A Samsung partner called Samfirmware, which creates ROMs for Samsung devices, sent an interesting tweet in recent days. It said, "Samsung will support Windows phone till end 2012," and then later: "It's true about Samsung and Windows Phone. Windows Phone market is smaller than Samsung's own OS Bada."
Bada is the smartphone operating system that Samsung sells in Korea (its home market), other parts of Asia, and Europe. Samsung recently announced a slew of new Bada-based phones. Not too many companies make Windows Phone 7 handsets. When the platform launched last year, Dell, LG, HTC, and Samsung were the first OEMs to partner with Microsoft.

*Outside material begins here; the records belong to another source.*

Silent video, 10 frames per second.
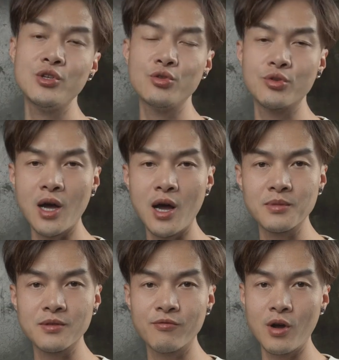issue
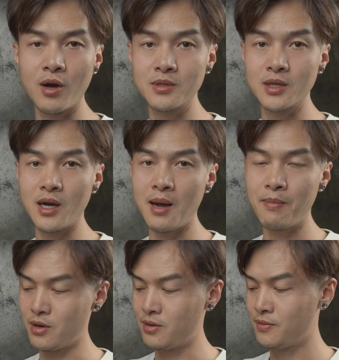comes from the
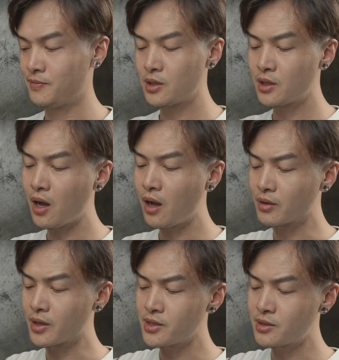upper. The
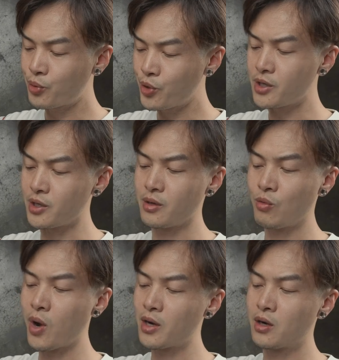tongue is pretty
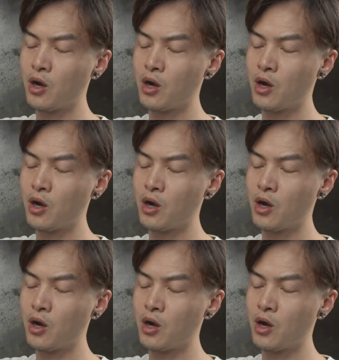water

Dell made one phone based on WP7, LG also made one, HTC made four, and Samsung made one. No one but the OEMs themselves and (hopefully) Microsoft knows how many WP7 smartphones have been sold to end users. Market reports from firms such as Nielsen put WP7 in the low single digits in terms of market share. The platform has not done squat to dislodge the Android-iOS duopoly.
It isn't overly surprising, then, to learn that some of Microsoft's partners might be hesitant about further supporting the system.

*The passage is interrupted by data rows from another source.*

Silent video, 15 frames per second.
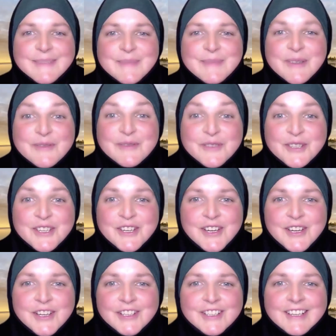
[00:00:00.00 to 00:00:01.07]
Before you
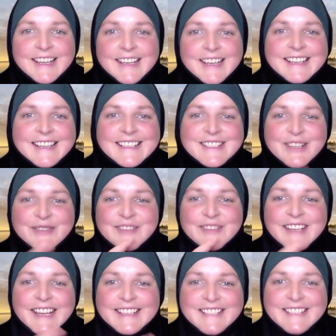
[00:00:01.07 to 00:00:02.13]
go, don't
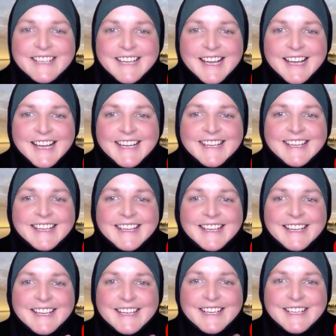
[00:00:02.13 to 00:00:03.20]
forget to like,
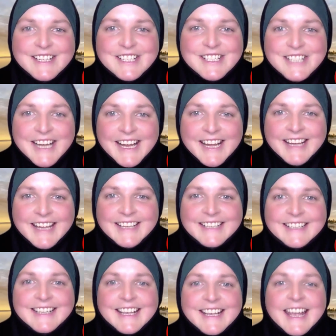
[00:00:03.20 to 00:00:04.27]
share
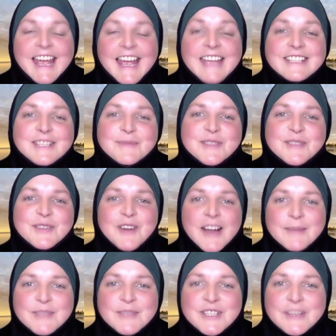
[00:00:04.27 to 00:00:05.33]
and
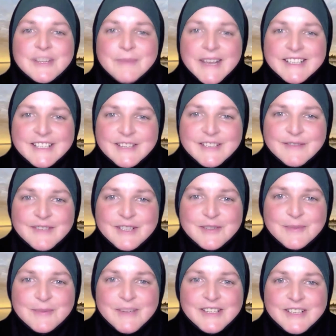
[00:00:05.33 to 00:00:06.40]
subscribe to the Back to the
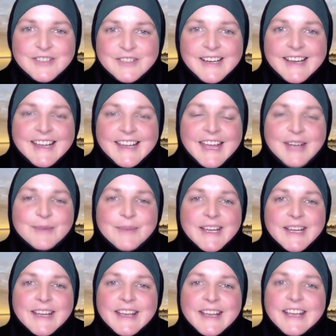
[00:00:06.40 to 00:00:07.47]
Fitrah Mentoring
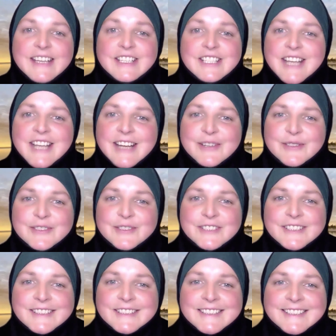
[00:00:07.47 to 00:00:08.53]
Academy channel.
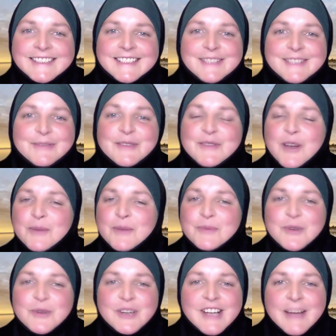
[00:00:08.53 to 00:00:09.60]
We've got
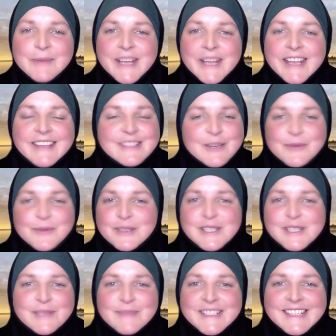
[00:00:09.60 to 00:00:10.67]
more coming. Don't want you
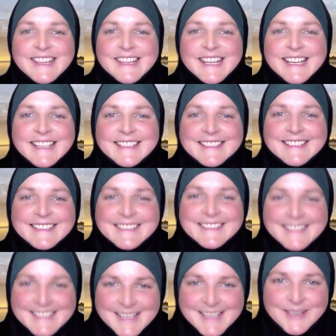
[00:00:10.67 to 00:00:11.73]
to miss a thing.
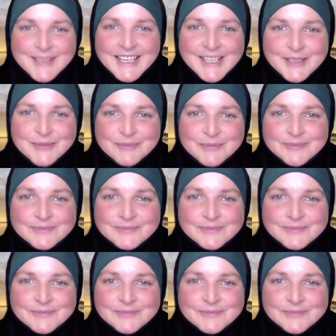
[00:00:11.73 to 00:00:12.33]
Assalamu alaikum.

LG spoke up about WP7 sales early in the year, shortly after the platform's launch. An LG executive said the company was disappointed by the WP7 handsets it was selling and had expected much more interest in the platform. Dell has yet to announce that it will make any more WP7 smartphones, though HTC recently announced two new models, the Radar and the Titan.
Samsung hasn't said much about WP7 lately, and has, to date, only released the one phone, called the Focus. It is important to keep in mind that Samsung hasn't confirmed Samfirmware's statements. It has been a Windows mobile partner with Microsoft for well over five years (remember the BlackJack, anyone?). I fully expect Samsung to bring at least one Windows Phone 7.5 Mango device to market in the next month or so. WP7.5 Mango is due to be released in the very near future.

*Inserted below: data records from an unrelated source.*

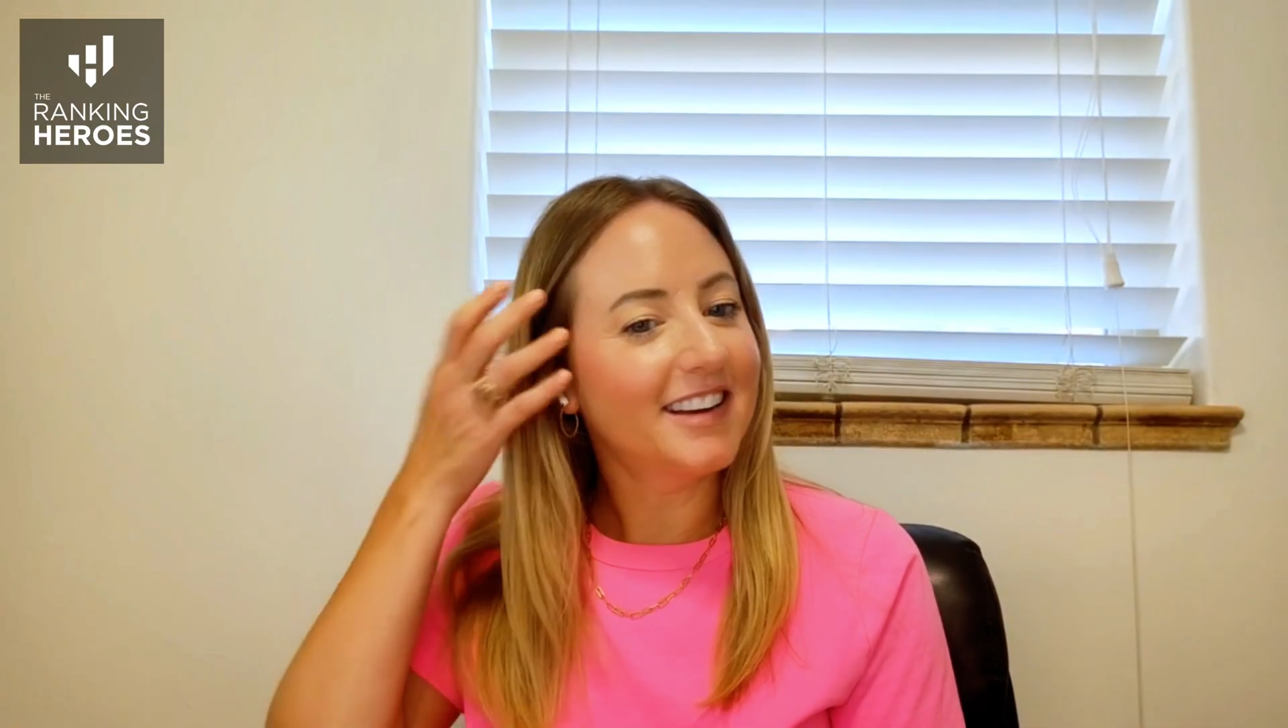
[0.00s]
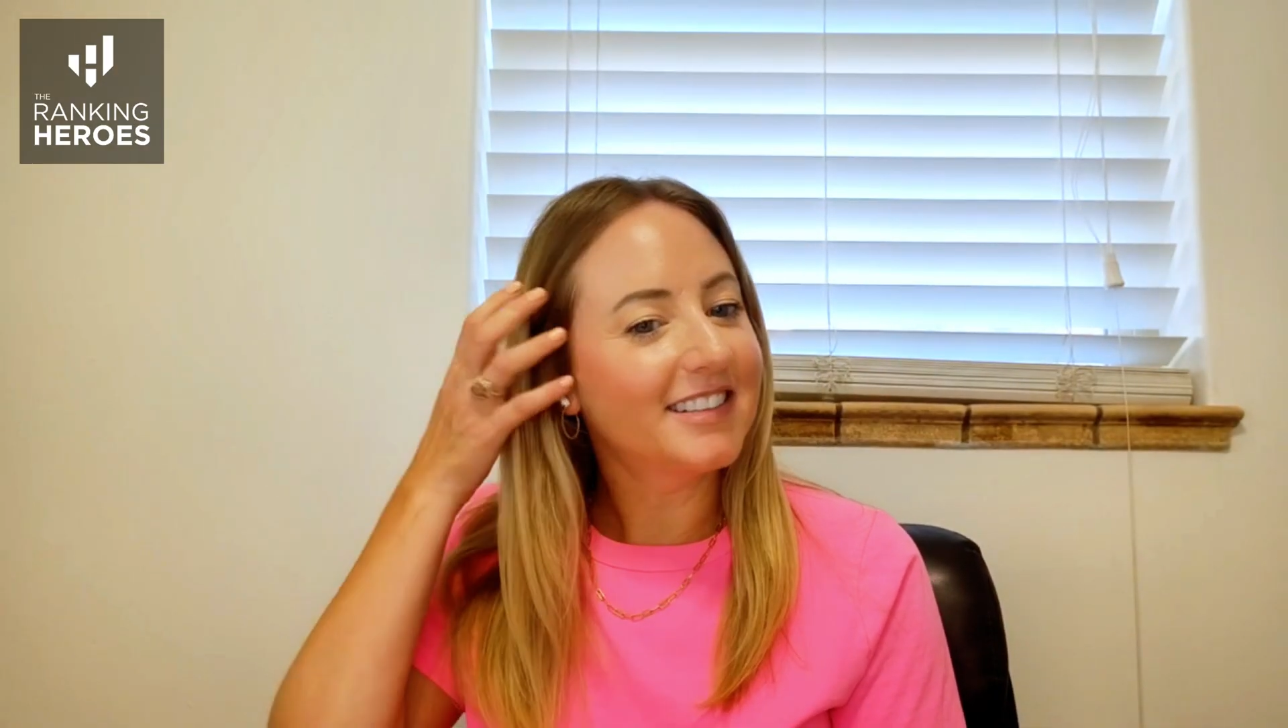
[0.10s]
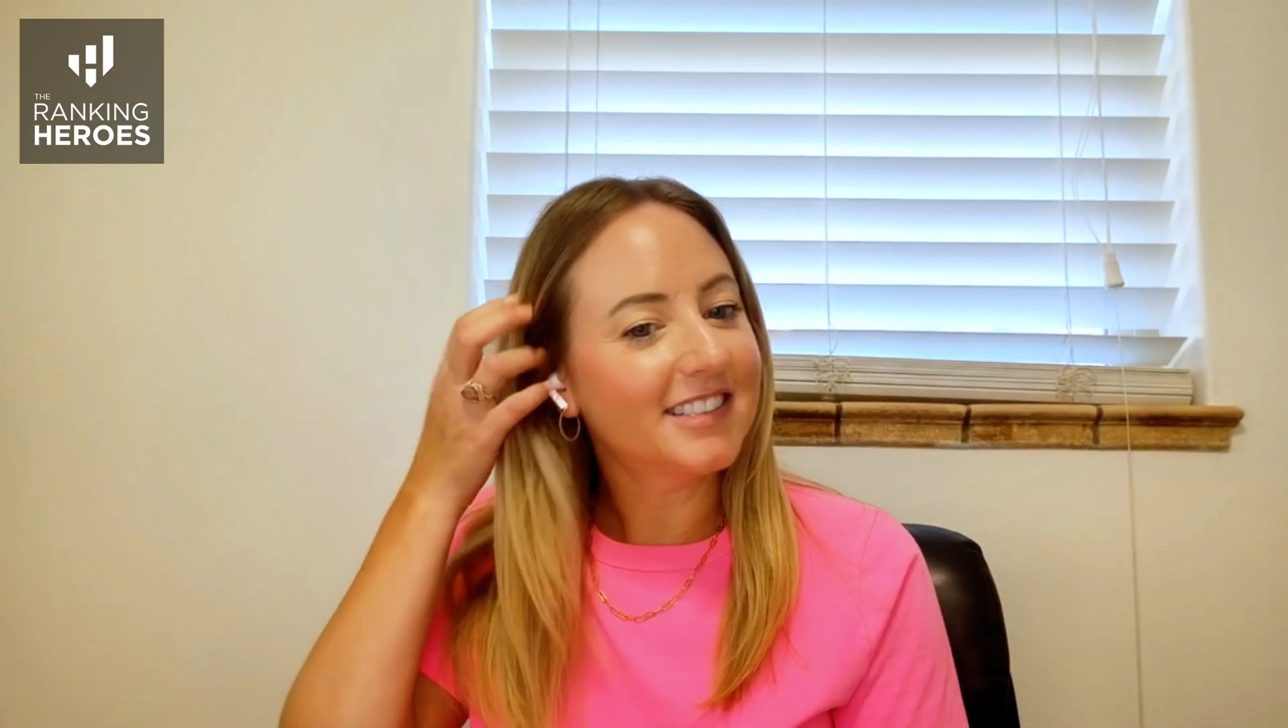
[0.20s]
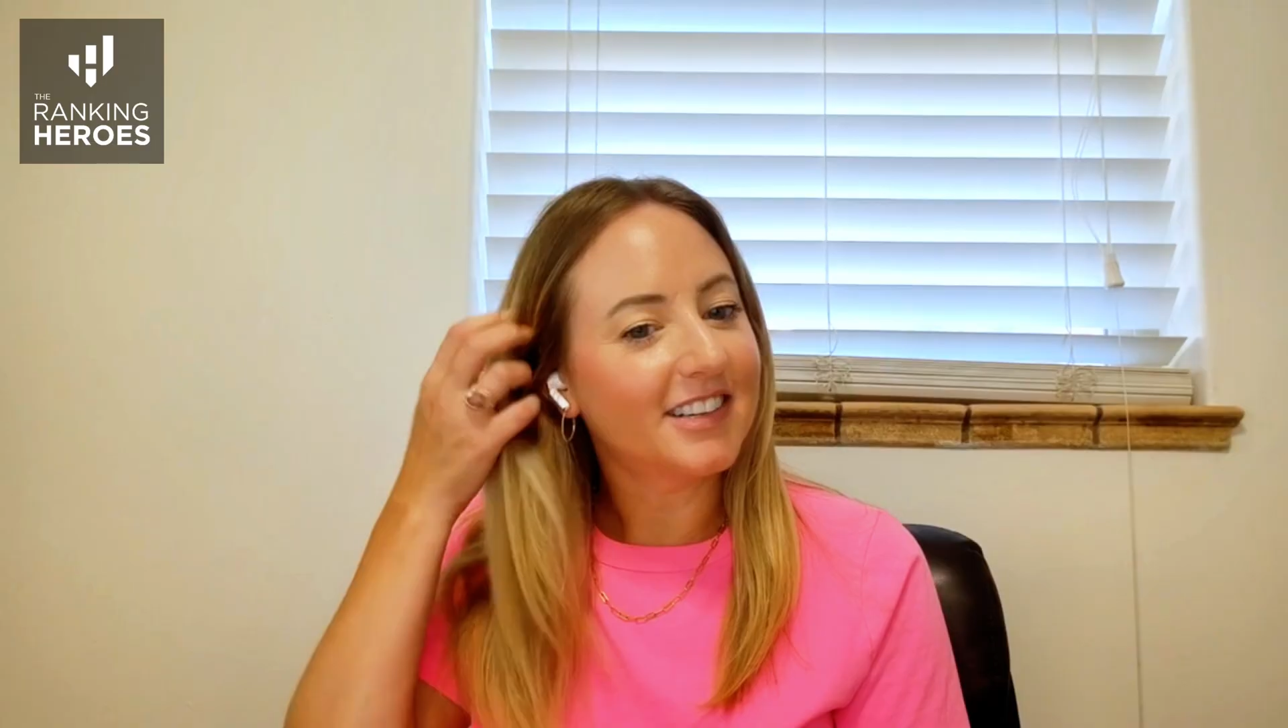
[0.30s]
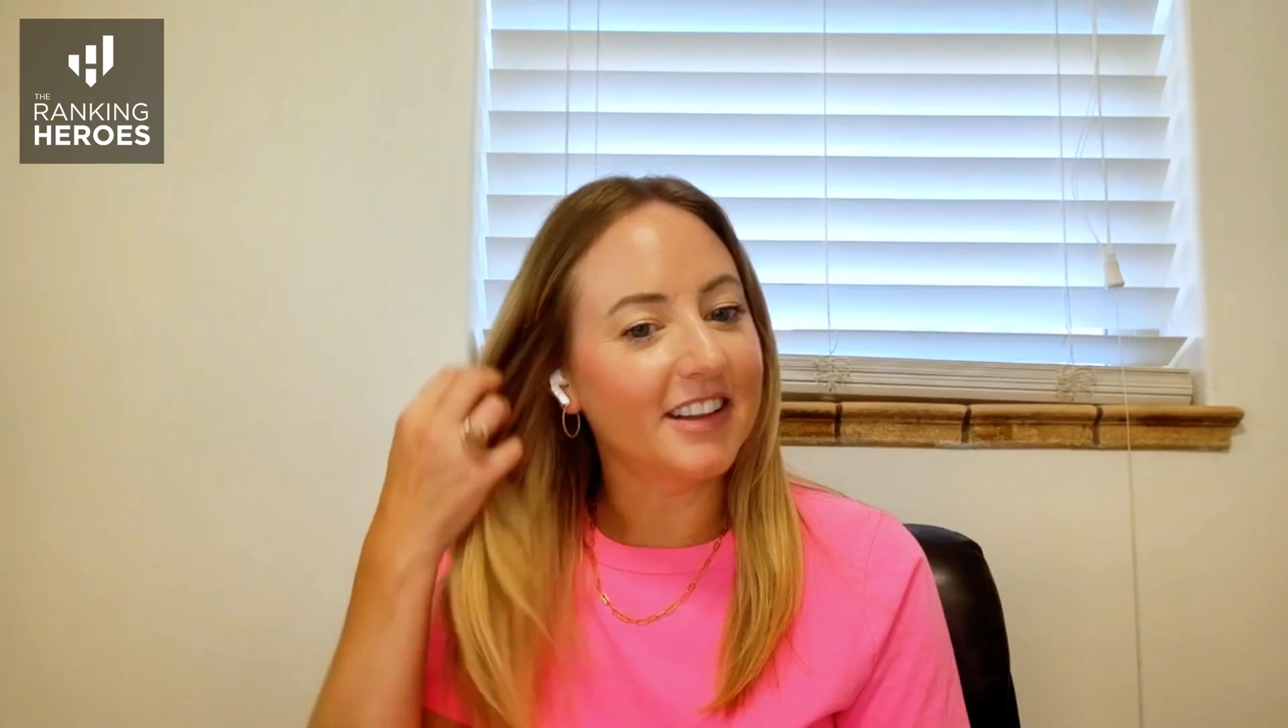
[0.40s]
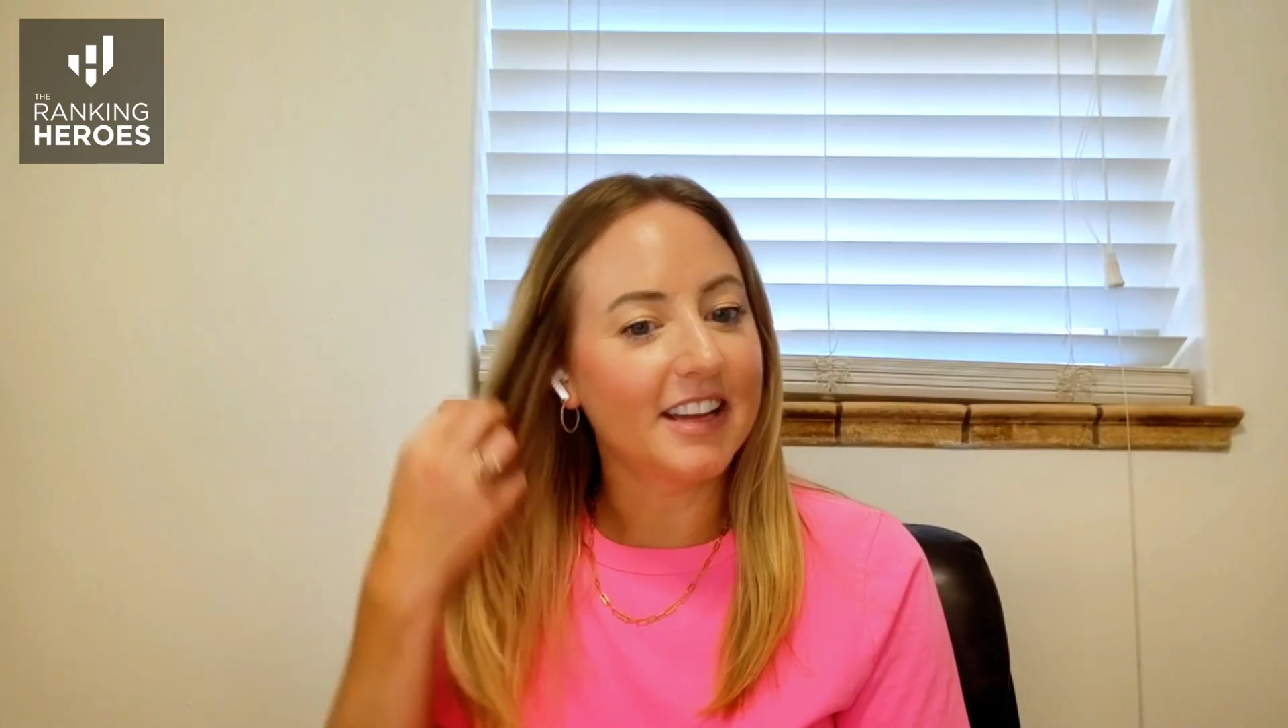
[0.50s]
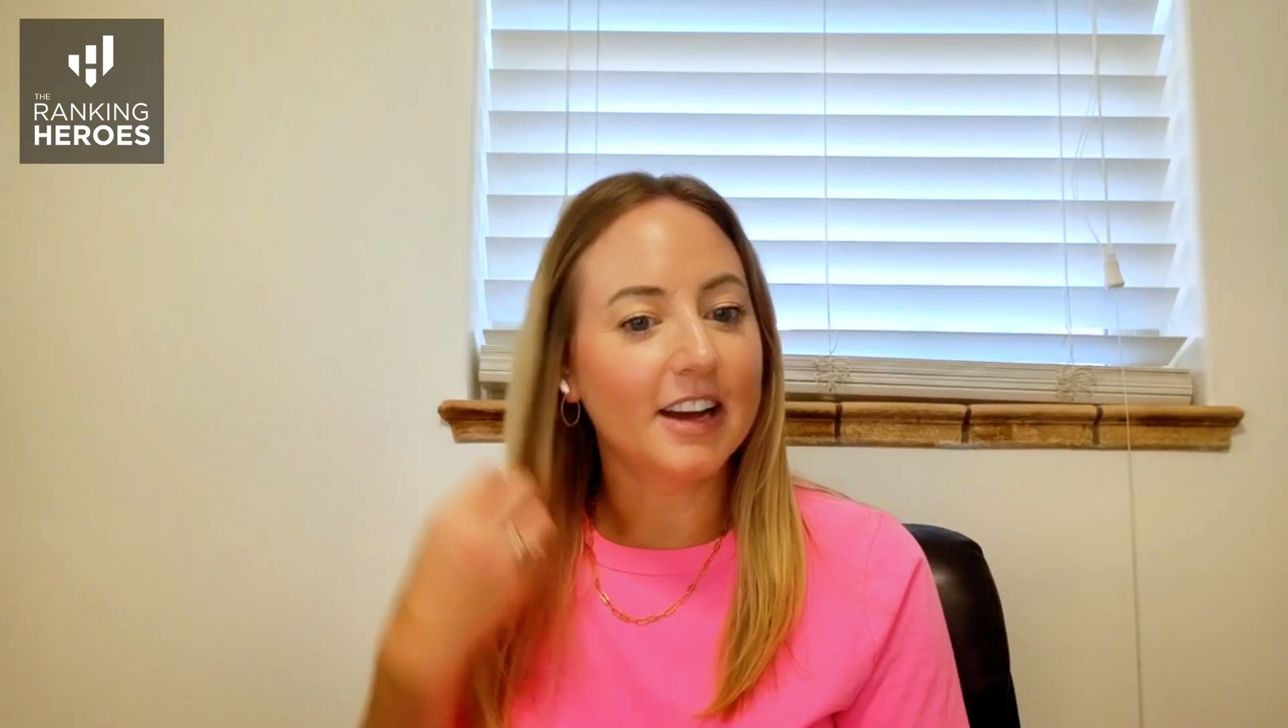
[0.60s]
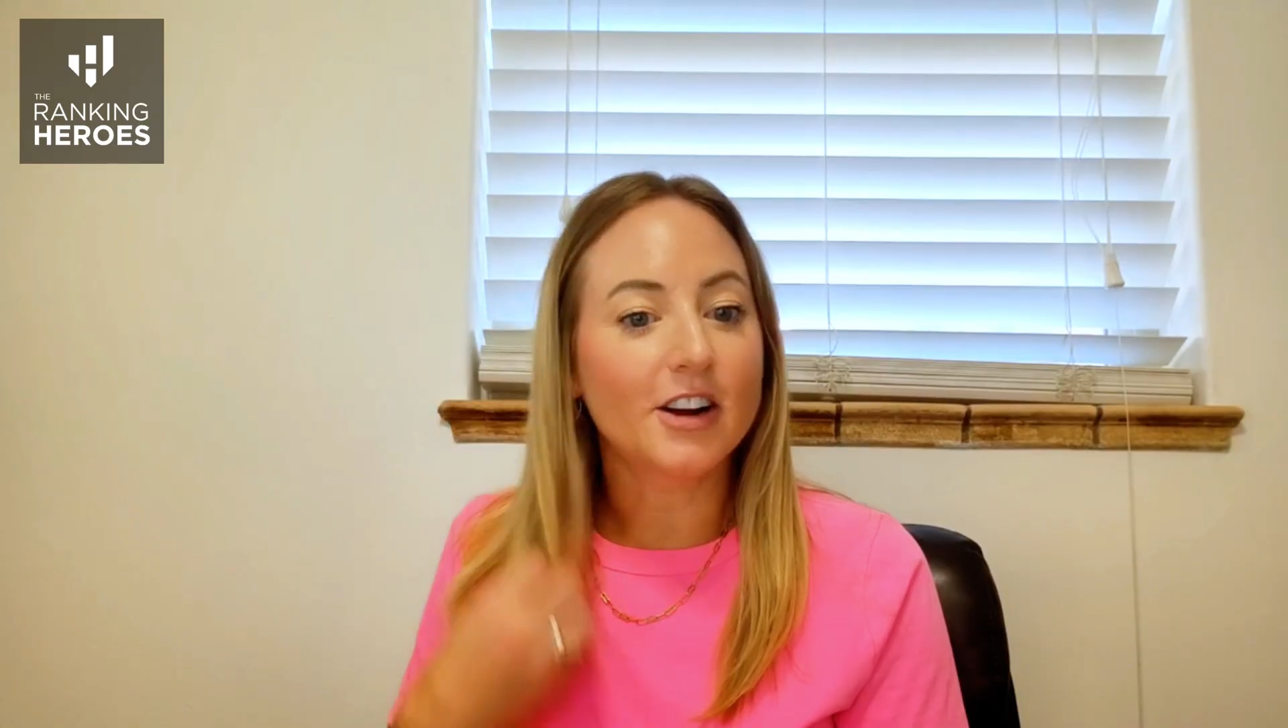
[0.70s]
necessarily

Samsung has seen incredible growth in the last 15 months since the release of its Android-based Galaxy S smartphones. Between Android and Bada, Samsung has plenty of market firepower. The one real catch here is that Samsung is reportedly making a Windows 8 tablet to show off at the BUILD developers' conference this week. This would make it an odd move for Samsung to drop Microsoft's mobile platform.
It would be a severe blow to Microsoft to lose Samsung as a WP7 OEM, that's for sure. Microsoft has worked its tail off to deliver a highly capable smartphone platform to its partners. The newest version, Mango, is a significant step up and offers all the same functionality that its Android and iOS competitors do. The buying public's indifference to WP7 is puzzling to say the least. Surely Samsung will stick it out a bit longer.